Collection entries

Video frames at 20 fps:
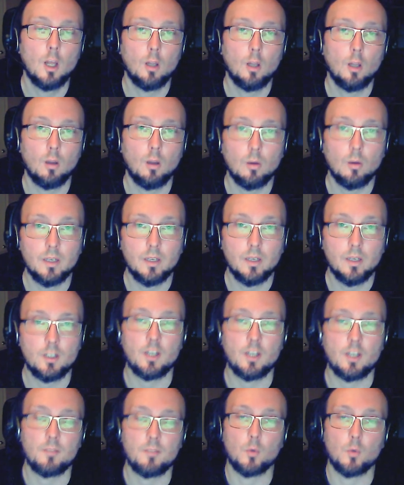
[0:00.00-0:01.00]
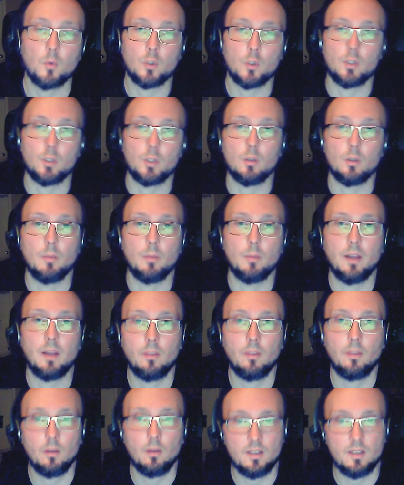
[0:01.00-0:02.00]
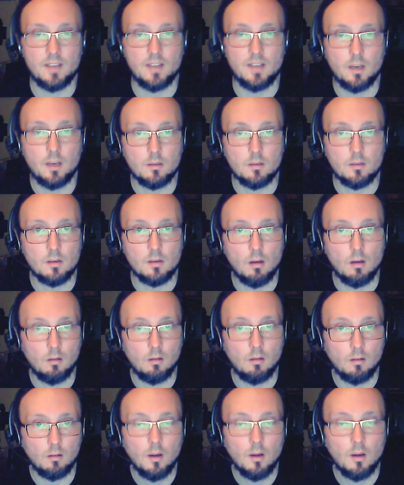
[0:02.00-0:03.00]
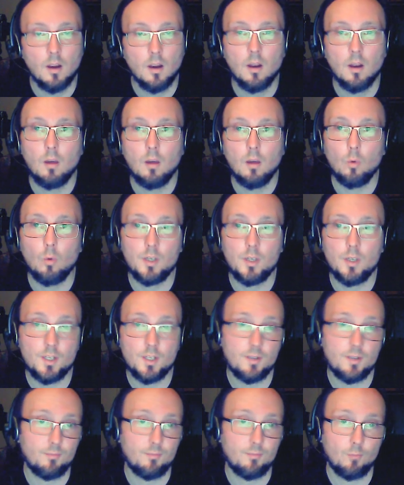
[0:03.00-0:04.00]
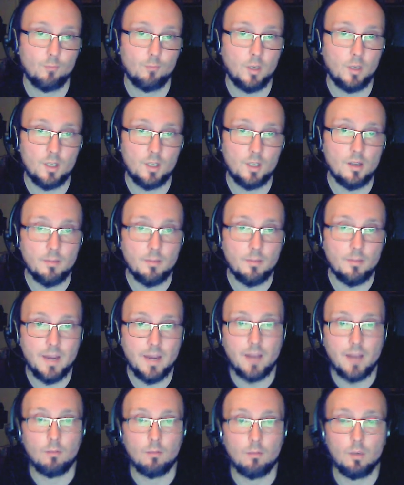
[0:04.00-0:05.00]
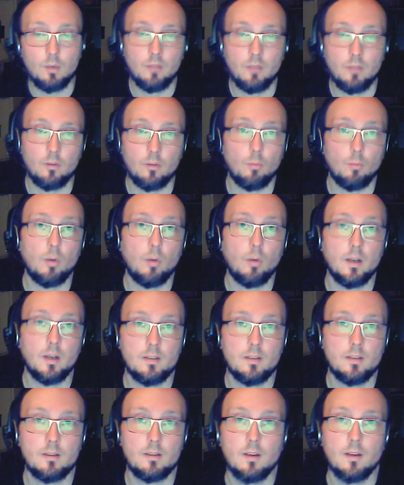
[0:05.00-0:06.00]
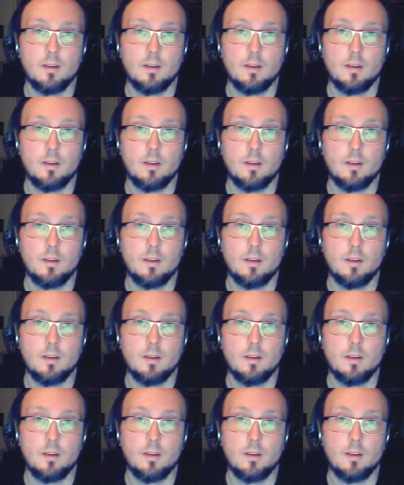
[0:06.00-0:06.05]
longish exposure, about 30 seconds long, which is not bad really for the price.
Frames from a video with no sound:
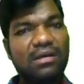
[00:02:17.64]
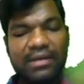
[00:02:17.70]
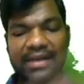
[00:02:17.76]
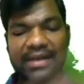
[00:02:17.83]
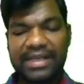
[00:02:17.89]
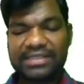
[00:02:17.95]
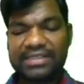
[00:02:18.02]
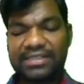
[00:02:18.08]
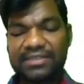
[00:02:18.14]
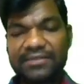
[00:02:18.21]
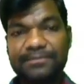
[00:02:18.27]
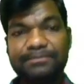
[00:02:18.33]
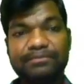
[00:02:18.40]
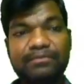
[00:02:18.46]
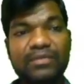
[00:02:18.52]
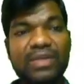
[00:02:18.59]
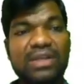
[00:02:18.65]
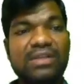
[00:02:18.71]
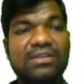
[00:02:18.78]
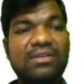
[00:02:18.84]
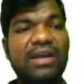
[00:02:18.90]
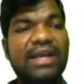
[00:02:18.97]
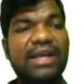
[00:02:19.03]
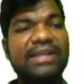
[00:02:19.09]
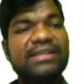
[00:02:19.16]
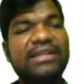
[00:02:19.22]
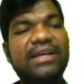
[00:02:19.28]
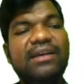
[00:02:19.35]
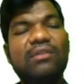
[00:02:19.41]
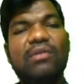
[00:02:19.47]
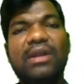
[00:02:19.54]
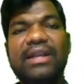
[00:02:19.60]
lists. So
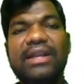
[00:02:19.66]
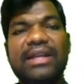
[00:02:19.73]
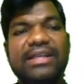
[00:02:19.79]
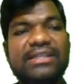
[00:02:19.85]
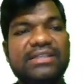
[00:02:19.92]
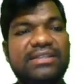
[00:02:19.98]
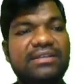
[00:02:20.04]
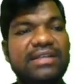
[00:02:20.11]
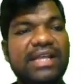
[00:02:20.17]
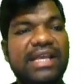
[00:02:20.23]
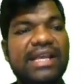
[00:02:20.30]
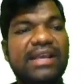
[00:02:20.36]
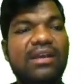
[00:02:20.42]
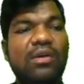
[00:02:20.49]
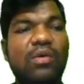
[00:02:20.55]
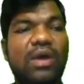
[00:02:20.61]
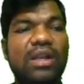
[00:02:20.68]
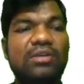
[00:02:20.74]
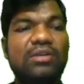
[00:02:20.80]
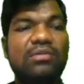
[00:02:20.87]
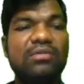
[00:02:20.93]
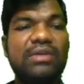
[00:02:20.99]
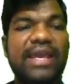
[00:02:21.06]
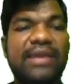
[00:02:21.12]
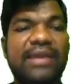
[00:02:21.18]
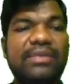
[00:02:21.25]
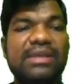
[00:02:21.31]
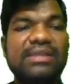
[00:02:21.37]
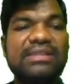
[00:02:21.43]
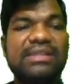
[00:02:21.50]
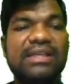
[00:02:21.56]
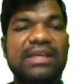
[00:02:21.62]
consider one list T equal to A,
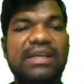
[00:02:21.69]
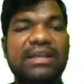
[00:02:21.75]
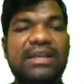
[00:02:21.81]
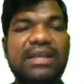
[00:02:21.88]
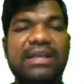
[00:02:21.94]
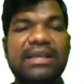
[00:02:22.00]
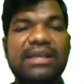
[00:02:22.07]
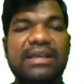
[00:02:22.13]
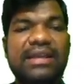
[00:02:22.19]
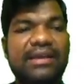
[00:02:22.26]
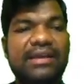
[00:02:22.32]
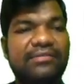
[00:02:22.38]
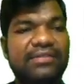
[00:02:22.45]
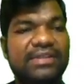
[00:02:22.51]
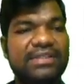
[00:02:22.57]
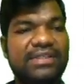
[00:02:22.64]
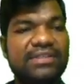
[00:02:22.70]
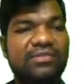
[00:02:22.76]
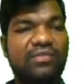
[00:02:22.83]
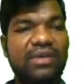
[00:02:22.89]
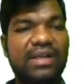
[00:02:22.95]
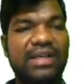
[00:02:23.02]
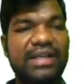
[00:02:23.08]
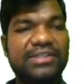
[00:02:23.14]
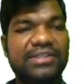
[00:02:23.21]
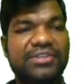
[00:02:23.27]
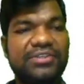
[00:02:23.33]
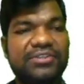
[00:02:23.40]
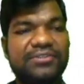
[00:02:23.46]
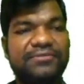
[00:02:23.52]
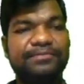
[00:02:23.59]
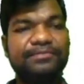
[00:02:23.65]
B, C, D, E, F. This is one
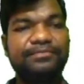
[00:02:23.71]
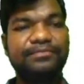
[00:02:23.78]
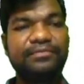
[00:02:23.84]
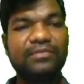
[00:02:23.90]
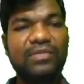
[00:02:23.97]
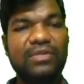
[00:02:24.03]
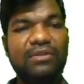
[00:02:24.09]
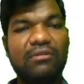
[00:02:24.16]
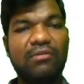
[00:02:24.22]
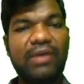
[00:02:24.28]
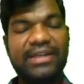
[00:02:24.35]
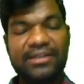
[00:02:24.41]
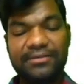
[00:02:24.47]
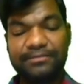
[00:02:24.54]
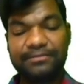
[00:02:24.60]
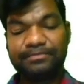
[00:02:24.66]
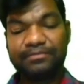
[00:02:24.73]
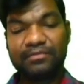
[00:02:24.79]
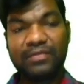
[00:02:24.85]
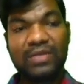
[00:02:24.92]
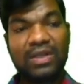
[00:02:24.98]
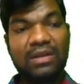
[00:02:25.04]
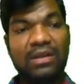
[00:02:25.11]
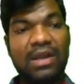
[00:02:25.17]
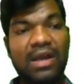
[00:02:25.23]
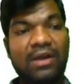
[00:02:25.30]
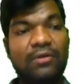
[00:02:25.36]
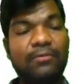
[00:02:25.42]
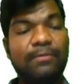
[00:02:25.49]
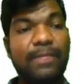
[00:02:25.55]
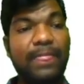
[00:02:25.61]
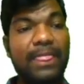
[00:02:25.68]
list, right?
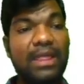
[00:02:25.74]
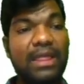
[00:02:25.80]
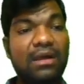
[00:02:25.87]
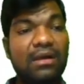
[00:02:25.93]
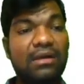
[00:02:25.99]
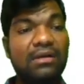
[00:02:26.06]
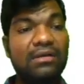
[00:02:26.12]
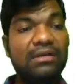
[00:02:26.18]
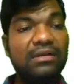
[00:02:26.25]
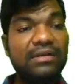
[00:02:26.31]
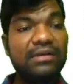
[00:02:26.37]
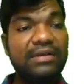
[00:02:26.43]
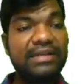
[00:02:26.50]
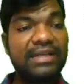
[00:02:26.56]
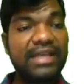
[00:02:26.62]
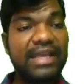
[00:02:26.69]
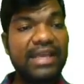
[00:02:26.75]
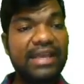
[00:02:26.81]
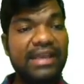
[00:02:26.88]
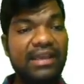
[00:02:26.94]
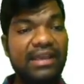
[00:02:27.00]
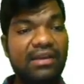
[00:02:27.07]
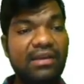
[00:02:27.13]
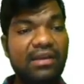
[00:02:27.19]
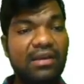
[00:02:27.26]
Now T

_Task details_
From the line that includes "[00:02:26.37]" on down to the last line of the entries above, set down each line exactly, leaving out the pictures.

_Result_
[00:02:26.37]
[00:02:26.43]
[00:02:26.50]
[00:02:26.56]
[00:02:26.62]
[00:02:26.69]
[00:02:26.75]
[00:02:26.81]
[00:02:26.88]
[00:02:26.94]
[00:02:27.00]
[00:02:27.07]
[00:02:27.13]
[00:02:27.19]
[00:02:27.26]
Now T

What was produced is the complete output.